1: Zazou woman in typical attire. 2: A young zazou playing records on his gramophone, during World War II. (Albert Harlingue/Roger Viollet/Getty Images)
A story by Stephanie Buck for TIMELINE
Why is it always the long-haired freaks who cause trouble?
Well, for the zazous, a rebellious youth subculture in World War II-era France, long hair was a literal form of protest. A 1942 government decree asked that all barbershops collect and donate hair to the war effort, to be manufactured into slippers and sweaters. The rebellious zazous refused, and grew their locks long.
During those years, the country’s conservative Vichy regime and its prime minister Philippe Pétain were collaborating with the occupying Nazis to impress strict morality laws on a youth population it deemed lazy and dissident.
In protest of Vichy ideology and enforced austerity, zazou followers challenged the image of an obedient, gender-normative, homogenized French citizenry. When the government imposed fabric rations, zazou men wore long, billowy jackets to their knees, gathered trousers, and tiny moustaches. They carried “Chamberlain” umbrellas even on sunny days, a parody of English style. Women wore jackets with wide shoulders, short skirts, bold lipstick, and bleached Hollywood-style hair.
Like their counterpart swing kids in Germany, zazous were fixtures in the jazz scene, which had originated in the African-American community and spread across the world by mid-century. In fact, zazou probably got its name from a song called “Zah Zuh Zahby” by Cab Calloway, a Harlem jazz musician. Apart from the jazz clubs and cinemas, zazous frequented two main cafes in Paris, the Pam Pam cafe on the Champs-Élysées and the Boul’Mich on the Boulevard Saint-Michel. They drank fruit juice or beer with a shot of grenadine syrup, and were particularly fond of grated carrot salad.
“To be a zazou meant you had to have time, leisure, and money to spend on [this type of protest],” says Sarah Fishman, associate dean of undergraduate studies at the University of Houston. Zazous were typically educated, wealthy and between the ages of 17 and 20.
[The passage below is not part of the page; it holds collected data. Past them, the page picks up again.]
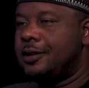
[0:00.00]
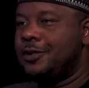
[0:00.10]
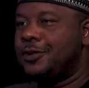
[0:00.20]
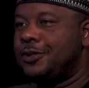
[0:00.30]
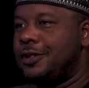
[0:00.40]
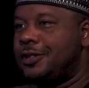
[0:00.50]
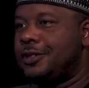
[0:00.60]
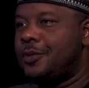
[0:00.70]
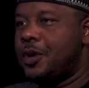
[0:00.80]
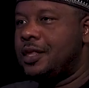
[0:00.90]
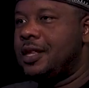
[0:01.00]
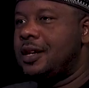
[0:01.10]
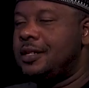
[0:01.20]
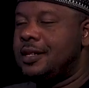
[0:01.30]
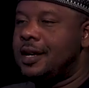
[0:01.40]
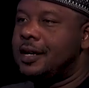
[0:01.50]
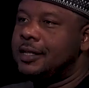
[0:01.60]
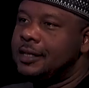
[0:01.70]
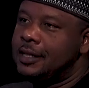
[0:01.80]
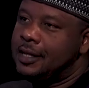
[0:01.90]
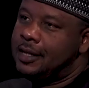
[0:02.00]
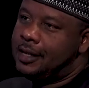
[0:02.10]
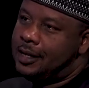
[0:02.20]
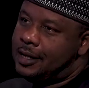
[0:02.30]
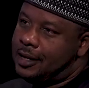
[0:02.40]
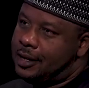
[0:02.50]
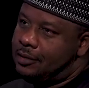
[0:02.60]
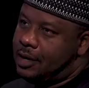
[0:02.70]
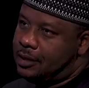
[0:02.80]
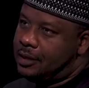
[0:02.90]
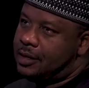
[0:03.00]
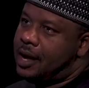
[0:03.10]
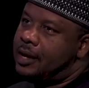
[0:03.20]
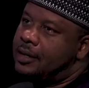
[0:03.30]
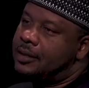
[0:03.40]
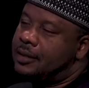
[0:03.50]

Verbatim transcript: you know, so it's someone that uh, uh, dresses nice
Yet the zazous were the most visible, the most branded in their displeasure. When the yellow star was forced upon Jews, some zazous wore their own yellow star painted with the word “zazou.” March 27, 1942, was the day the first train of Jews left Paris for Auschwitz, and also the day of the barbershop decree. The Cri du Peuple newspaper ran a drawing of a Vichy youth organization member forcibly cutting a zazou’s hair. They began rounding up the zazous from their cafes and cinemas and beating them in the street.
“They drove the officials crazy. They hated this phenomenon,” says Fishman. The collaborationist newspaper La Gerbe proclaimed on June 25, 1942, “We are having great difficulty in eliminating the venom of Americanism. It has entered our customs, impregnated our civilization. We must devote our utmost efforts against these transgressions of taste and bearing: the decline of critical faculties, the follies of nigger jazz and swing, the contagion of our youth by American cocktail parties.”
In July 1942, French officials mounted the most aggressive expulsion yet, raiding cafes to collect zazous and send them to work camps in the countryside. Another Vichy-symphathizing paper, Gringoire, celebrated that the police had stomped “the perverted kids and idle little girls who haunt the cafes and brasseries of the Champs-Élysées and the Latin quarter who have adopted the slogan: A swing France in a zazou Europe.”
As zazous escaped underground, the lore around them only grew. It was difficult, after all, for authorities to distinguish between a political uprising and a mere commercial trend. It’s partly why showbusiness loved the group’s subversive message. Singer Andrex released “Y’a des zazous” in 1944:
Up until now a man could be black or white or yellow or red and that’s all,
But a new race was born, it’s the Zazous.
A false collar up to the jaws with a jacket down to the knees,
Hair down the back,
That’s the Zazou, that’s the Zazou.
There are Zazous in my neighborhood
I’m half there myself
And one of these days,
You’ll all be Zazous like them,
Because the Zazou is contagious.
It’s difficult to say when zazou culture truly died out, but historians estimate it began when Germany imposed forced labor in France between 1942 and 1943. Says Fishman, “That’s the point where you don’t want to call attention to yourself as an able-bodied young man.”
Though the zazou movement ultimately dissipated, it helped establish what youth counterculture could look like—fashionable freaks with a message.